ナッシュは赤いサーブに乗ってアメリカの大陸上を移動する。移動し続けることが目的化し、それが自由の証のように。金があるうちはまだいい。金がなくなれば、いずれこの生活も終わる。金は自由を保障するが、金を使って自由のひとかけらを買うたびに、同様の自由を奪っていく。金が残り少なくなったときに出会ったのがジャックだった。さらなる自由を手にする金のために、ナッシュとジャックはポーカーゲームの賭けに出た。しかし、手にしたのは借金と壁作りという石積み生活だった。自由なんてどこにもありゃしない、有刺鉄線に囲まれた閉鎖環境で

2013/07/28

つーこ

突然大金を手にした男は、アメリカ中を旅する。そしてポーカーに負け全財産を失い、隔離された世界で石を積みながら生きる。一つも自分と被ることのないこのナッシュという主人公。バカな生き方にも思えるが、ある意味これが男のロマンなのかな。こんな破滅的な生き方は『不自由』なようで『自由』と言えなくもない。ラストを含め、全てを語らないからこそ余韻が押し寄せる。

2024/10/06

冬木楼 fuyukirou

オースターの作品は読み始めるとそのまますーっと本の世界に浸ってしまう感じが楽しい。題名に「音楽」とあるから音楽がキーなのかと思ったけどそうでもなく、物語は行き当たりばったりのように続く。

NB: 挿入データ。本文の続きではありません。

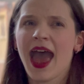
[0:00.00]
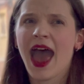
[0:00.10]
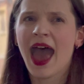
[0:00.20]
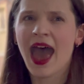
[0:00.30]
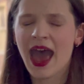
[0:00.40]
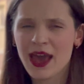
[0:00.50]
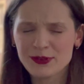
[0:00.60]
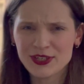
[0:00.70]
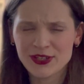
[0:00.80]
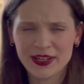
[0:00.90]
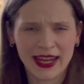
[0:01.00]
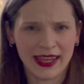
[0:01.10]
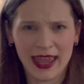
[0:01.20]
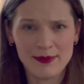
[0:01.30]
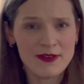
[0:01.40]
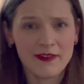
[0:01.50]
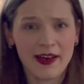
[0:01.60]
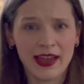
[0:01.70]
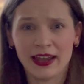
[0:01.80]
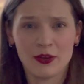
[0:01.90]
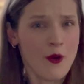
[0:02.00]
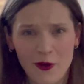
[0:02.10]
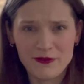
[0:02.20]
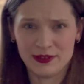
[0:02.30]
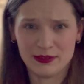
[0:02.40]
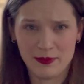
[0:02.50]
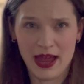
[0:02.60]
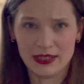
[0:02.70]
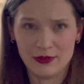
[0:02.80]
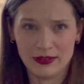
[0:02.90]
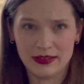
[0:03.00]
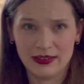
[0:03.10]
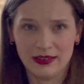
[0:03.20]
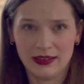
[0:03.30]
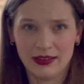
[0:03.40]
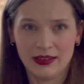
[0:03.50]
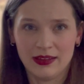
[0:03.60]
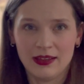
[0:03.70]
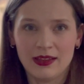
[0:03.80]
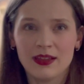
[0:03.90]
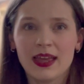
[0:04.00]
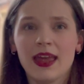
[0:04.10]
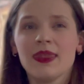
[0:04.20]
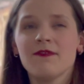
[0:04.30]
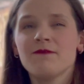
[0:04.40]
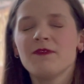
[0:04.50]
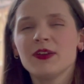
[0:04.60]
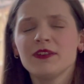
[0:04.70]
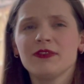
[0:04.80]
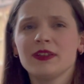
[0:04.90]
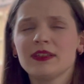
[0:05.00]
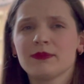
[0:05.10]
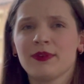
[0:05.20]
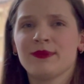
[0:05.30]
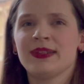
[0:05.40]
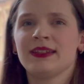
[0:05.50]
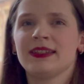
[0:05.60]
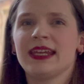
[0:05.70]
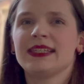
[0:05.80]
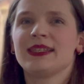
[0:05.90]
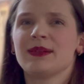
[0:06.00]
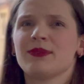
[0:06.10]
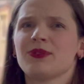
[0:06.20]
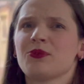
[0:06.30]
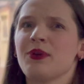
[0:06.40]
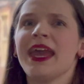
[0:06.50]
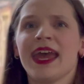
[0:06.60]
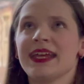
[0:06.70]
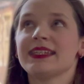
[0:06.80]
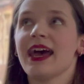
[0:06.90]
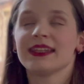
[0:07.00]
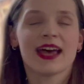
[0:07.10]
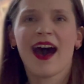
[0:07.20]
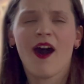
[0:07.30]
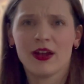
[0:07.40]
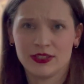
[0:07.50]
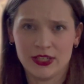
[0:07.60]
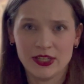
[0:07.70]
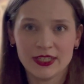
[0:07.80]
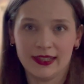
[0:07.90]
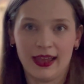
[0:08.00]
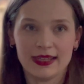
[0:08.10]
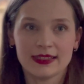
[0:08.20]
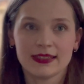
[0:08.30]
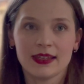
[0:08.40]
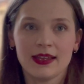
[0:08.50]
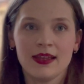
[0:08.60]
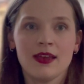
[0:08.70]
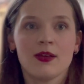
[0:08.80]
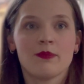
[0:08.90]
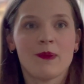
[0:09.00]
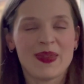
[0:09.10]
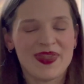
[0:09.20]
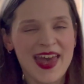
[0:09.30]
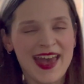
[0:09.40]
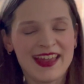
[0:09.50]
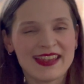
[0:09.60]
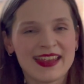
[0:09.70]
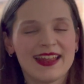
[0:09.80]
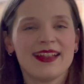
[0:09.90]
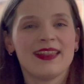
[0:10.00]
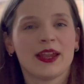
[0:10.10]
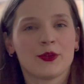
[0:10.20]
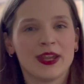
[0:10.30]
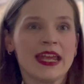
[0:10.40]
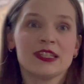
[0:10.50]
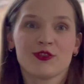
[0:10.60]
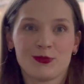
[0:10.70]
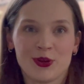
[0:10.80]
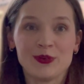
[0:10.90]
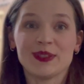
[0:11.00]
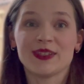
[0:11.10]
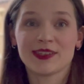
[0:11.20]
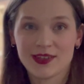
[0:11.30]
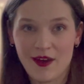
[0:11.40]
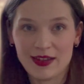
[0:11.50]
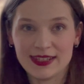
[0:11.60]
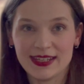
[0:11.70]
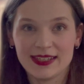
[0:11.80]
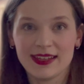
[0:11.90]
how should I gamify an ovens manual? In the very first moment, it seemed weird and hard to utilize. But then the creative process started.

主人公ジム・ナッシュに共感したり、そういう考え方するのかと思ったりしながらだんだん残りページが少なくなり、えっ、そういう終わり方! 何かの達成の物語でも無く、・・・まあ、人生ってそういうものかも。 とてもおもしろかった。 

2016/09/11

莉庭Reethi

★★★★★★車中ラジオから流れる弦楽四重奏曲のアンダンテ。クープランの「神秘的な障壁」という曲が出てくるが、自らはどこへも行き着かず、ただ空虚さを際立たせる。小説の中心となっているのが「石を積んで壁を作る」という古代や中世奴隷のような極限状況です。そのなかで相棒のポッツィは次第に精神に変調を来たし、ナッシュも平静を保とうとしつつ次第にバランスを見失っていく。見張り役となっているマークスも異様な存在感を醸し出し、それらが奇怪なコントラストをなしている。

2013/10/10

乙郎さん

アメリカの自由、そして絶望。男二人のロードムービーは展開を二転三転し、思いもよらない結末へ辿り着く。壁を造る仕事が人間に課せられた原罪を象徴しているような気がしてならない。ほかに楽しめた部分としては、ナッシュとポッツィの小気味よい会話。ナッシュは実にナイスガイだ。